DETROIT (AP/WOOD) — More than 300 Michigan prisoners serving no-parole sentences will likely have an opportunity for release after a major decision by the U.S. Supreme Court.

The court says prisoners who have been locked up for years must benefit from a 2012 ruling that outlawed automatic no-parole sentences as cruel punishment for first-degree murder. It applies to people convicted of murder when they were 17 or younger.

Ann Arbor attorney Deborah LaBelle says the reaction Monday has been “tears of joy” in Michigan prisons.

“The brain science has come out and said what every parent knows, what every parent should know, that youth are different than adults; that they’re impulsive,” LaBelle told 24 Hour News 8 over the phone Monday. “They don’t think through things. They don’t have the experience. They don’t think about consequences in the same way.”

At 71, Sheldry Topp is the oldest state inmate serving a no-parole sentence for murder as a teen. He’s been in prison for 53 years.

Roughly 350 prisoners are affected. Around 23 of the affected prisoners are locked up for Kent County crimes.

Among them is Federico “Kiko” Cruz, who was 16 when he was found guilty for the murder of 17-year-old David Crawford, which happened in 1996 near the Sparta airport. Police say Cruz decapitated Crawford and kept it in his home, even making a videotape with it. At the time, investigators told 24 Hour News 8 it was one of the most gruesome crimes they had ever seen.

More recently, in 2006, 17-year-old Giovanni Casper fired several shots at Kentwood Fun Spot skating rink, killing 16-year-old Kenneth Dear.

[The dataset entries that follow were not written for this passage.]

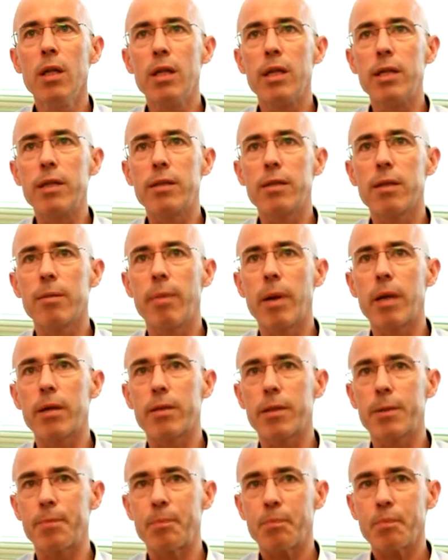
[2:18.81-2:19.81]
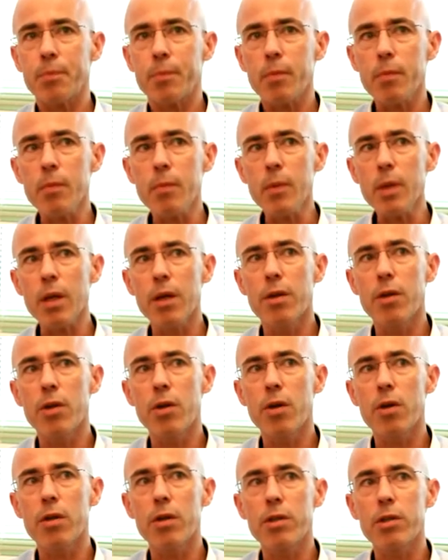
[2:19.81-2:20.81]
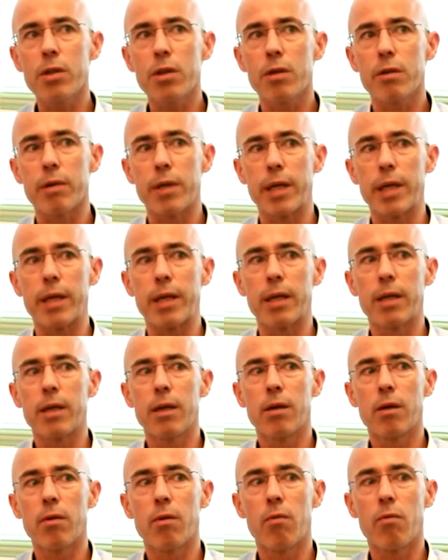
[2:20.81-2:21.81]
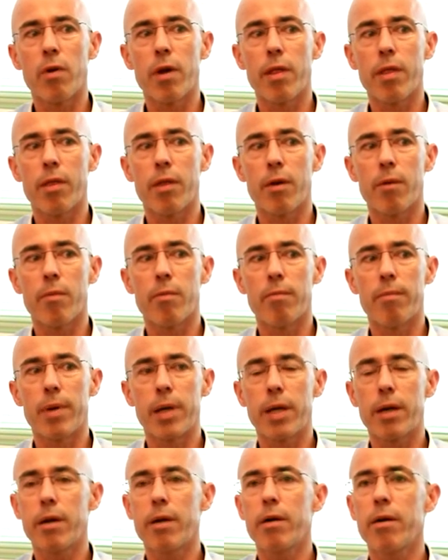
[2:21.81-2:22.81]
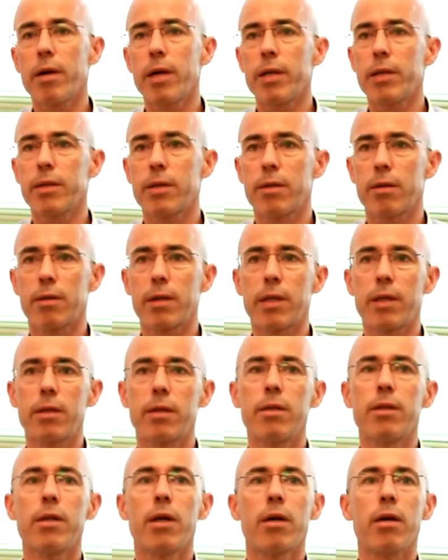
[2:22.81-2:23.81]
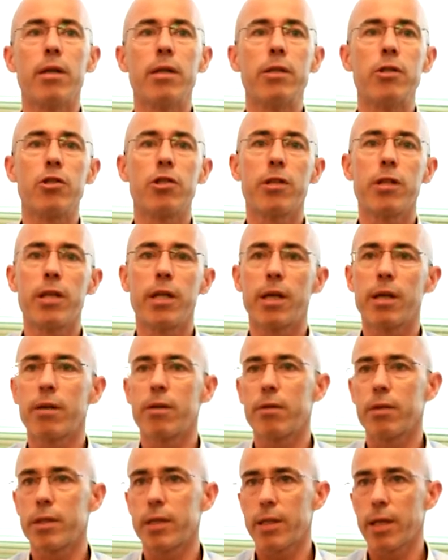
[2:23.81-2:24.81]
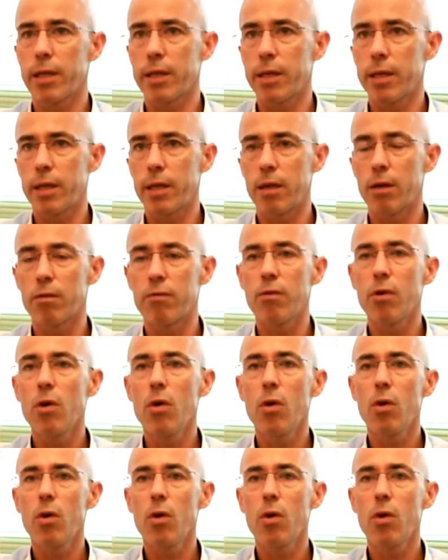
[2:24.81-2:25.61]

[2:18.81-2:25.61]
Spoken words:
it's about nurturing with a better historical knowledge the understanding of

He will also have a shot at parole under the Supreme Court’s ruling.

Prosecutors have been anticipating the ruling issued Monday, but there are still many unanswered questions about what happens next. Kent County Chief Assistant Prosecutor Chris Becker said he doesn’t have an opinion on the ruling — his job is to enforce the law — but he is concerned about putting victims’ families through the details of cases again as inmates convicted as juveniles are resentenced.

“It’s going to be a tough, painful thing to go through and especially dealing with the victims’ families,” Becker said. “You are reopening some wounds that are pretty deep and now we are going to ask them (the families), ‘Hey what do you want to do?’ That’s a tough call for them. “

Prosecutors across the state will have to submit a list of juvenile lifers in their counties. After 180 days, the prosecutors must choose which offenders they want to remain in prison without parole. Those prisoners will have a hearing. It’s unclear whether they will get parole hearings or new sentences. Michigan Attorney General Bill Schuette is reviewing the decision.

The remainder of the prisoners on the list will go before a judge, who will decided the number of years to which they are resentenced.